NICE to look again at Novartis' Xolair for Asthma
This article was originally published in Scrip
NICE, the health technology appraisal body for England and Wales, will again appraise Novartis' asthma drug Xolair (omalizumab), which could lead to widened recommendations. The institute has published a draft appraisal scope for the drug.
Last year NICE rejected the drug as a treatment for severe persistent allergic asthma in children aged six to eleven years. The institute claimed that the drug did not represent value for money in the younger population (scripintelligence.com, 27 October 2010). The institute also made further recommendations for research – a randomised controlled trial to compare omalizumab as an add-on therapy to standard care with oral corticosteroids in children aged six to 11 with severe persistent allergic asthma, with oral corticosteroid use.
Back in 2007, NICE recommended Xolair for treating severe persistent allergic asthma as an add-on therapy to optimised standard therapy in patients aged 12 and over with severe unstable disease. Patients must first have had either two or more severe exacerbations of asthma requiring hospital admission within the previous year, or three or more severe exacerbations of asthma within the previous year. At least one of these exacerbations should have required admission to hospital, and a further two should have required treatment or monitoring beyond the patient's usual regimen, in an accident and emergency unit.

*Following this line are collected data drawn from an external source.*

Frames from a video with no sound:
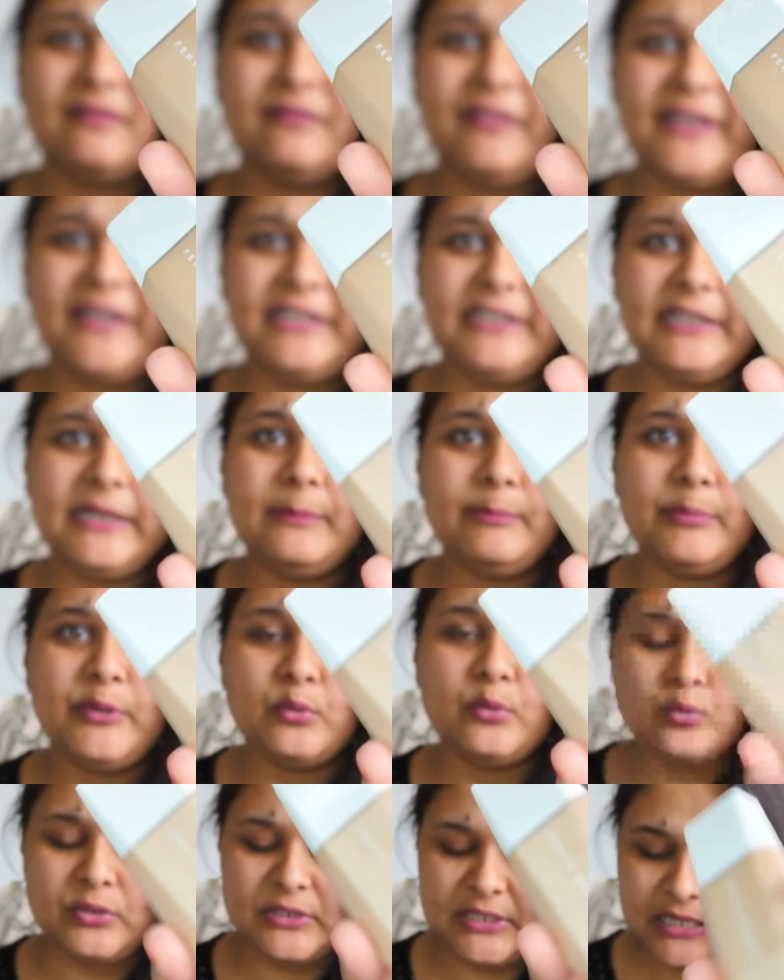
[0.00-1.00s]
Fenty
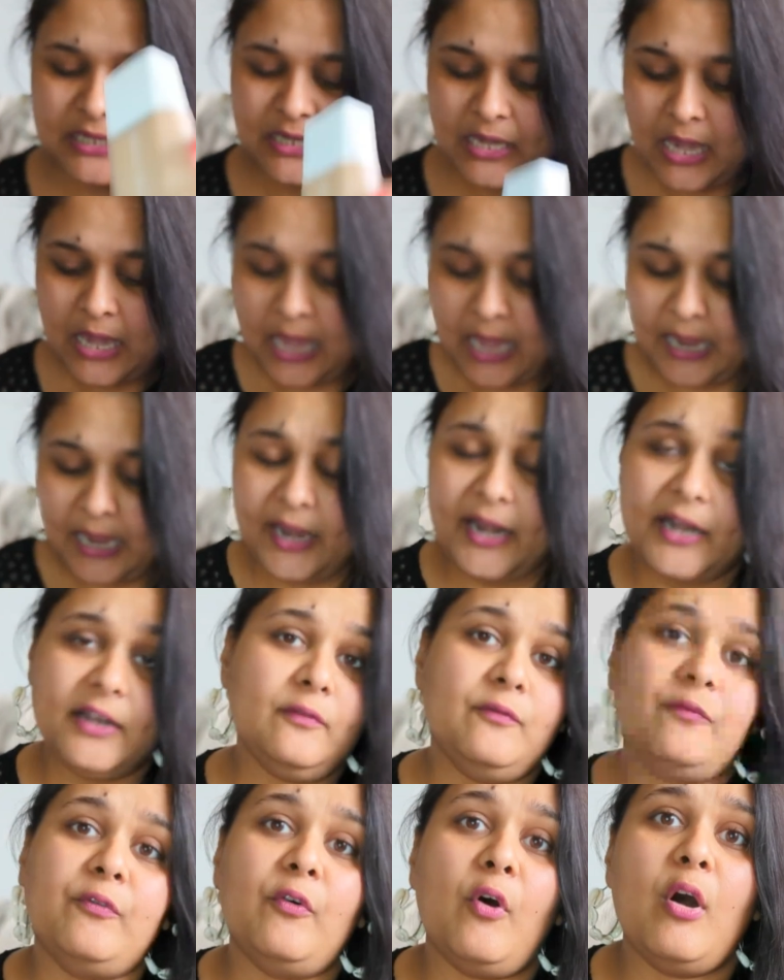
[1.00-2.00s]
Beauty,
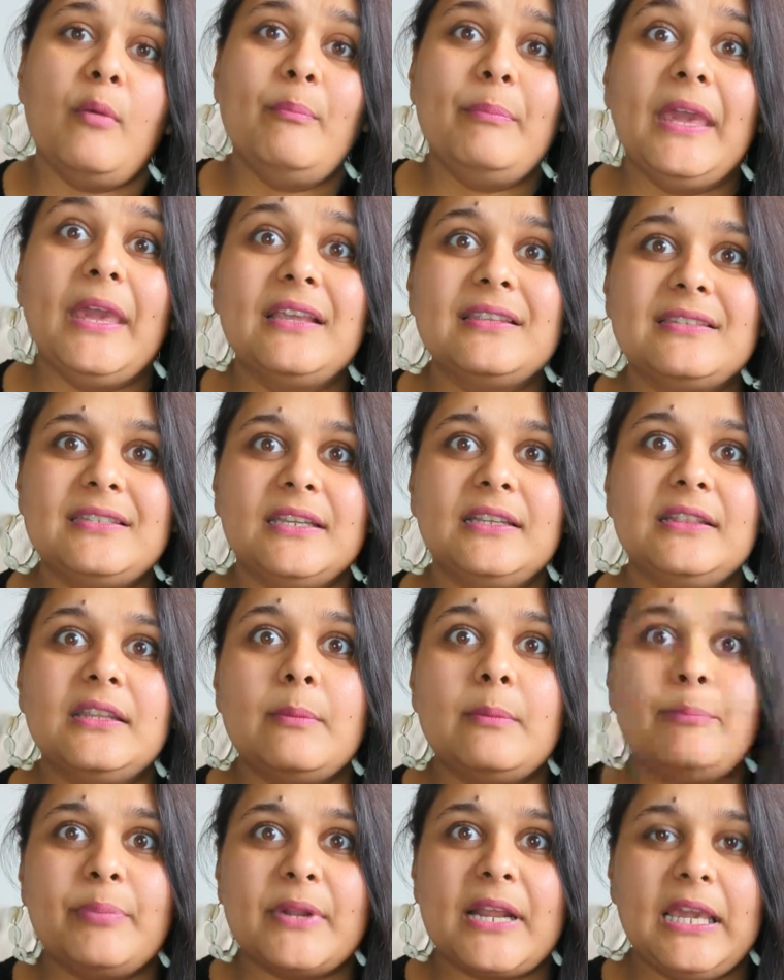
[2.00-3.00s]
and for mixing
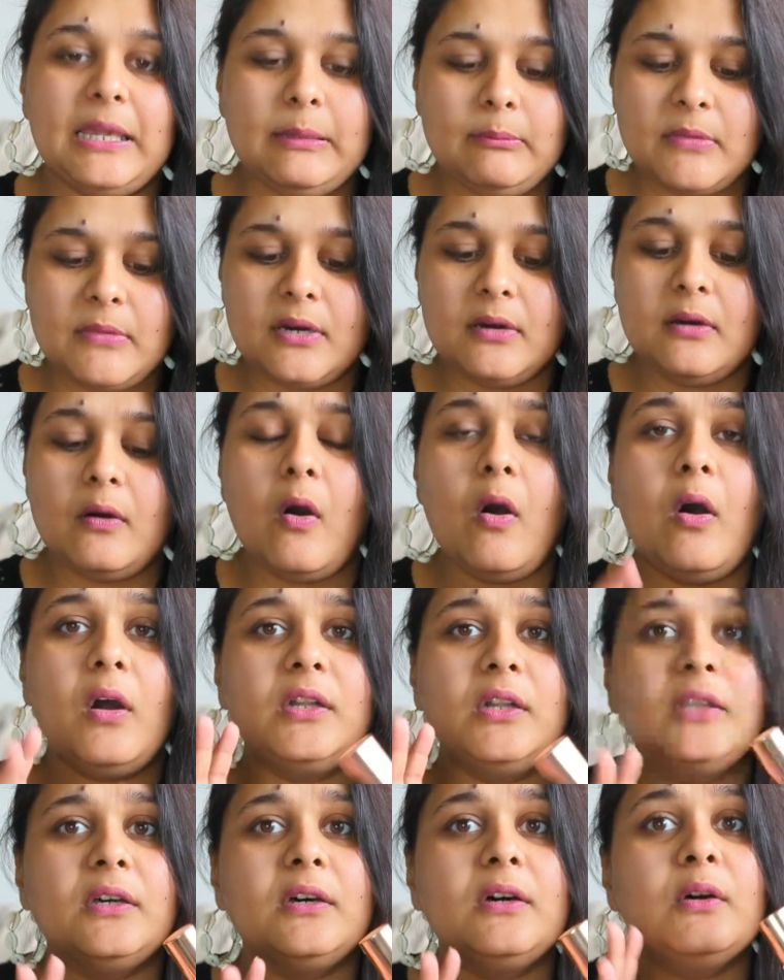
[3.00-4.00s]
the primer
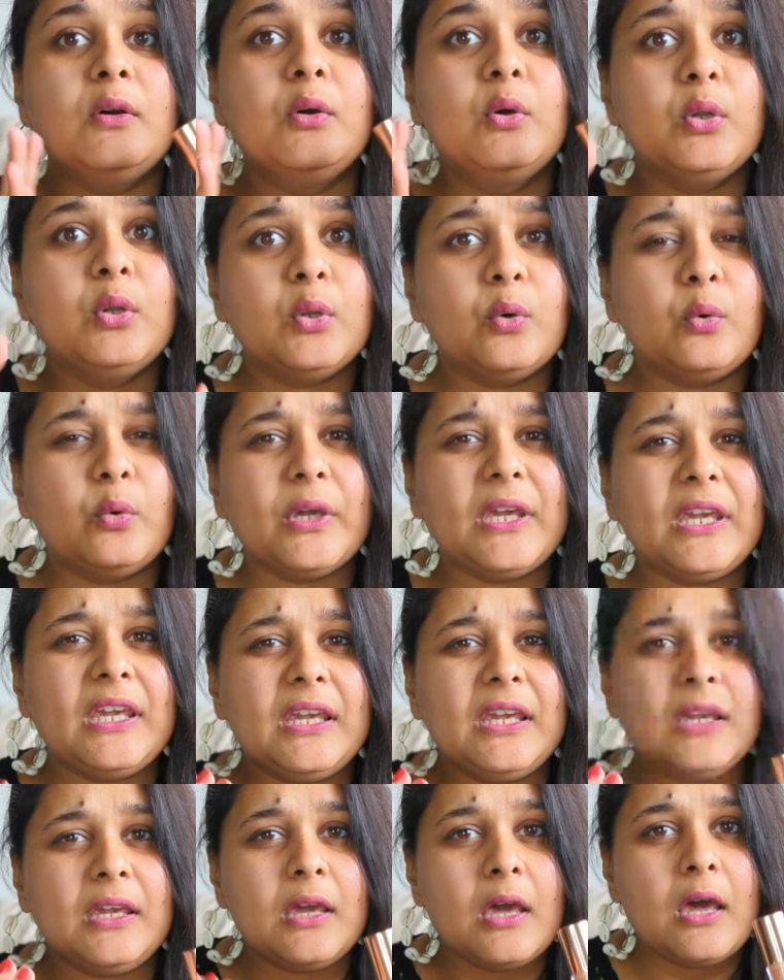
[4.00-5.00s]
or the
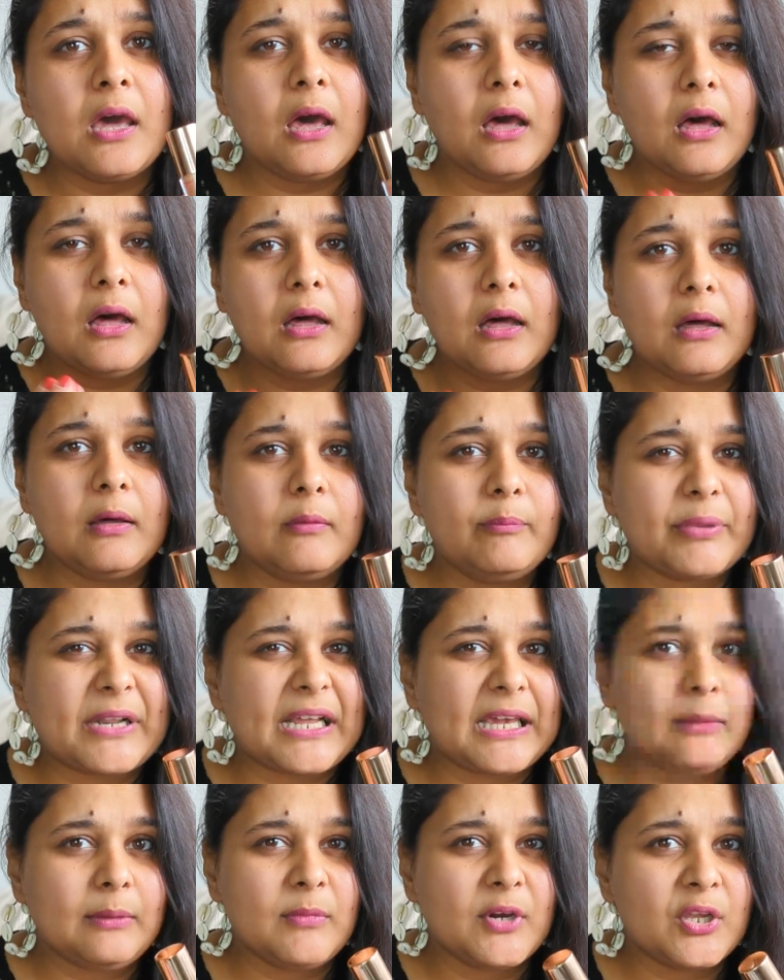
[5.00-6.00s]
glowy
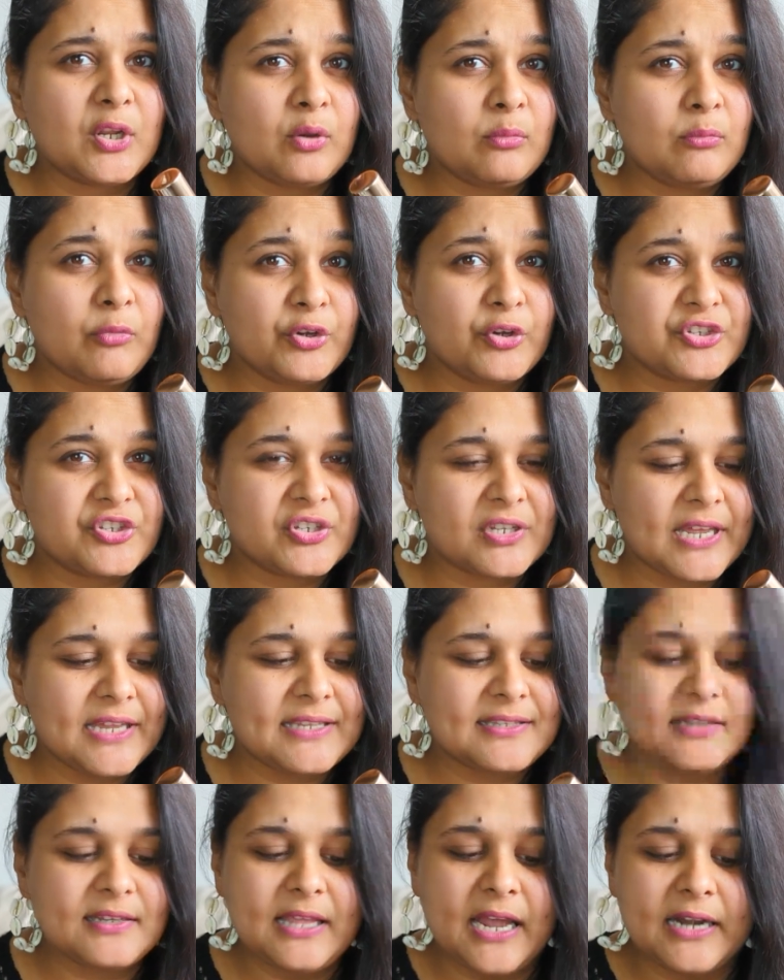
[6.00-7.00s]
primer or
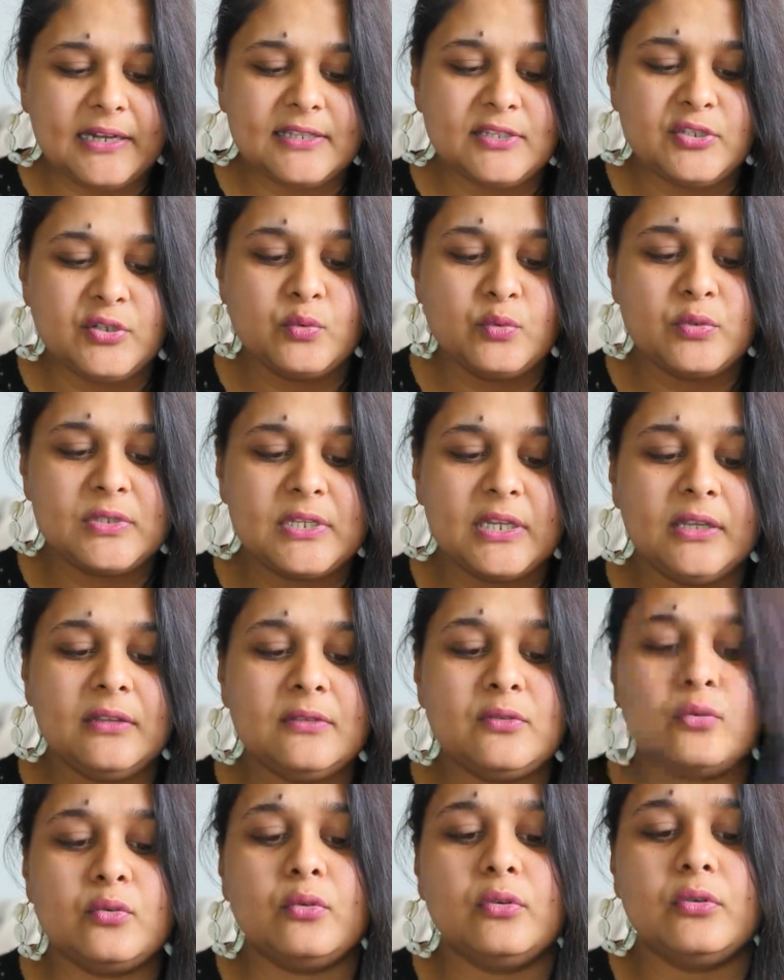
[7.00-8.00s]
moisturizer that is using,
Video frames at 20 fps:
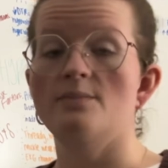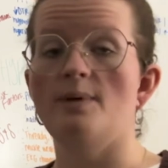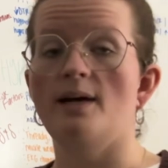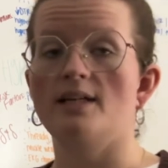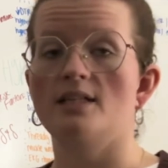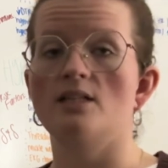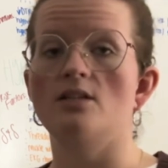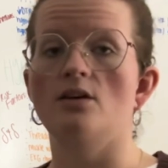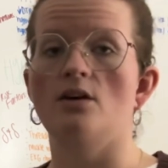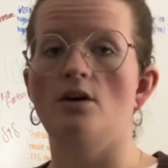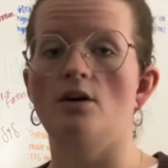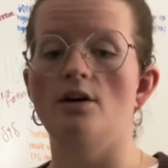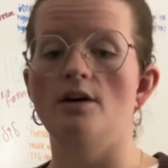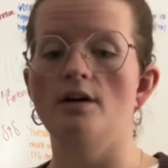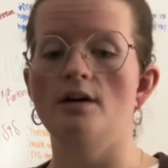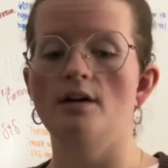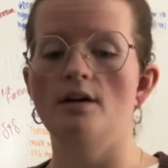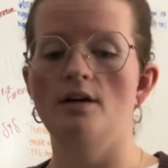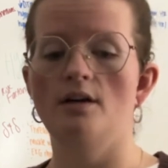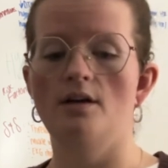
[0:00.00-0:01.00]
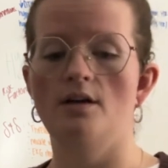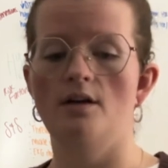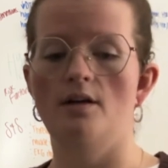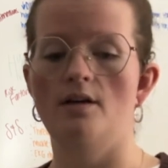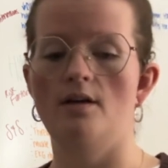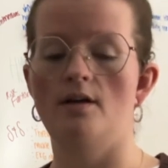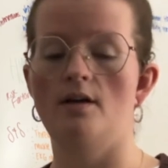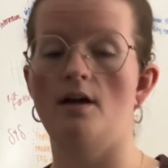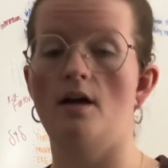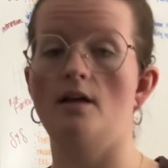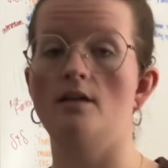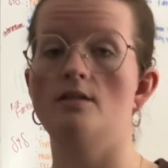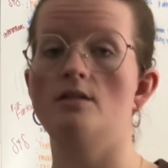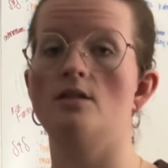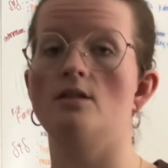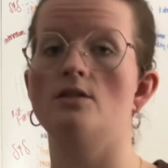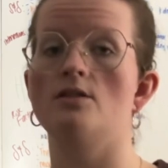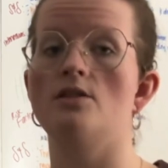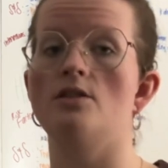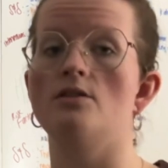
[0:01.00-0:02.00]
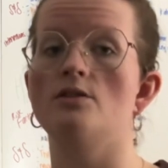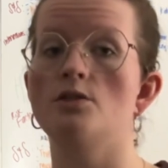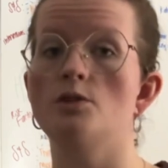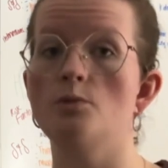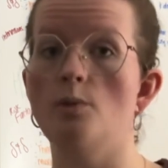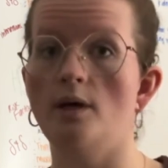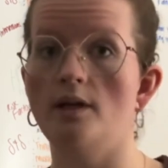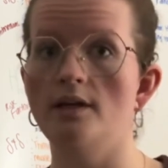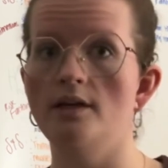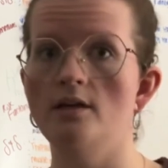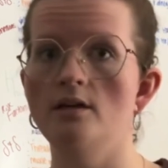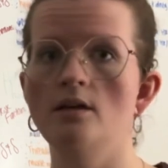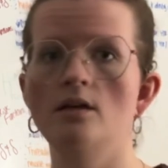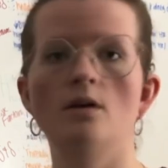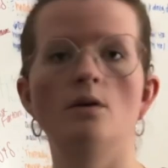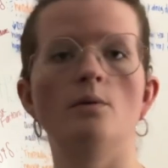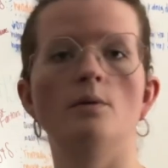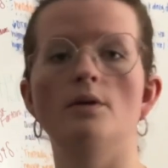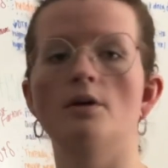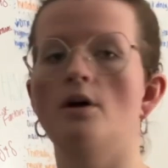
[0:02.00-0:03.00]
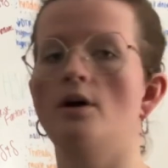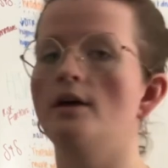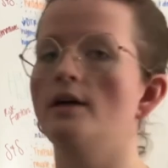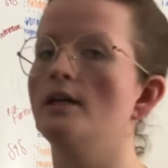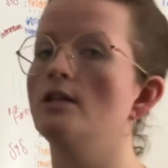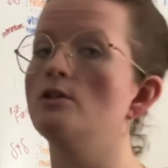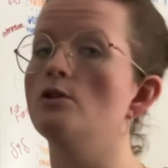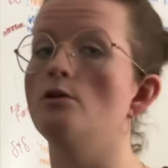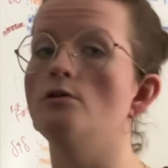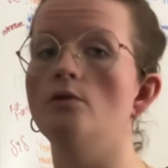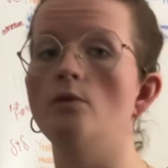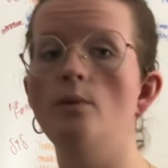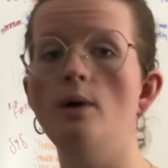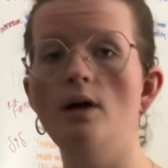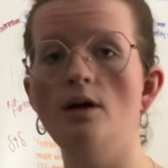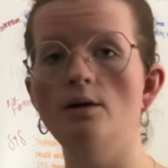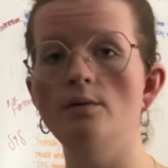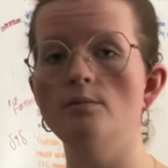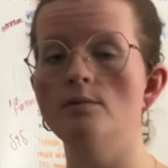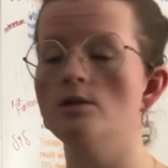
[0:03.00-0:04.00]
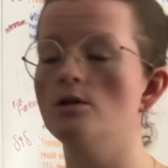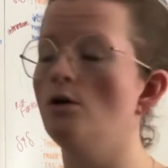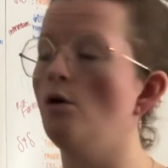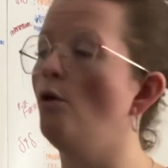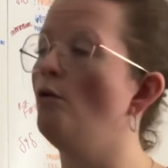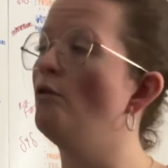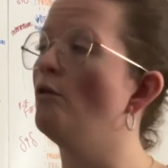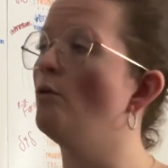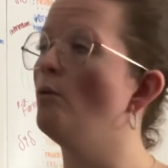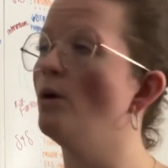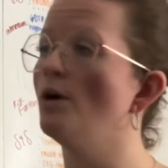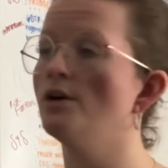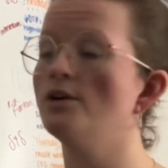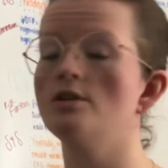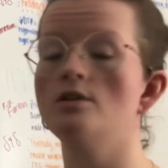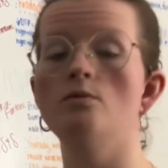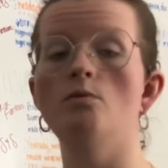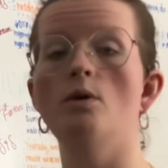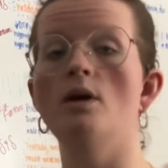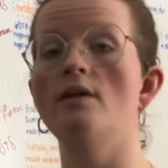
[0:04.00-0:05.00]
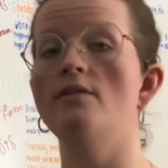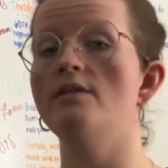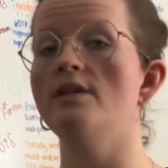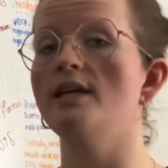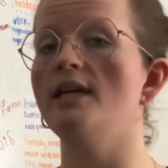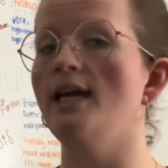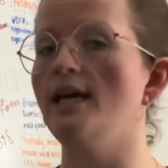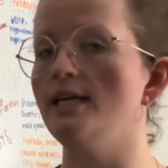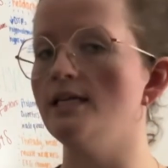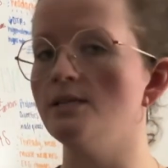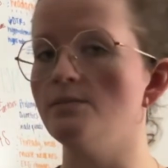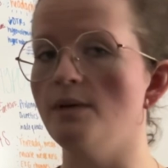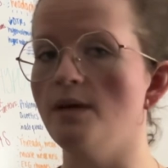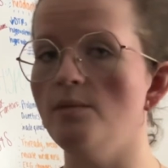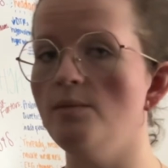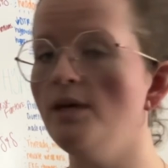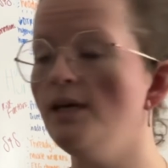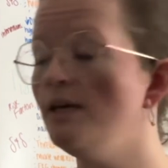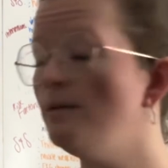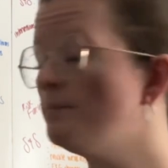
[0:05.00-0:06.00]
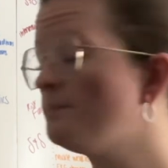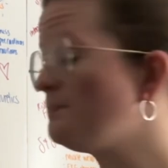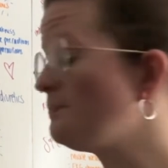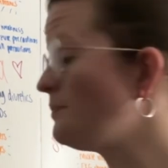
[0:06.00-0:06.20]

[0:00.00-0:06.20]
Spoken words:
back to the heart, it's going to start swelling when the heart gets overwhelmed, overworked, whatever the case may be.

NICE is proposing to review both pieces of guidance (technology appraisal guidance 133 and technology appraisal guidance 201, respectively) as in a single review of the drug's clinical and cost-effectiveness within its licensed indications.
The scope proposes that standard therapy without Xolair be used as the comparator. Standard therapy for Xolair's patient population is inhaled corticosteroids of up to 2,000 micrograms per day for adult, and up to 800 micrograms per day for children aged five-12. Leukotriene receptor agonists, theophyllines or slow release beta-2 agonist tablets can also be considered at this stage. If patients fail on these options, they could then be treated with daily steroids at the lowest possible dose that provides adequate control. These approaches form steps four and five of guidelines from the British Thoracic Society and the Scottish Intercollegiate Guidelines Network.
The scope also lists the outcomes to be considered. These include: objective measuring of lung function, the incidence of clinically significant acute exacerbations; levels of corticosteroid use; and mortality, among others.
Novartis will have the opportunity to submit further evidence. However, the company did not wish to comment on the appraisal "at this early stage". The first appraisal committee meeting is scheduled for July 2012.
Xolair is the first approved humanised antibody treatment for asthma. It blocks the action of immunoglobulin E, an antibody involved in the underlying mechanism of allergic asthma.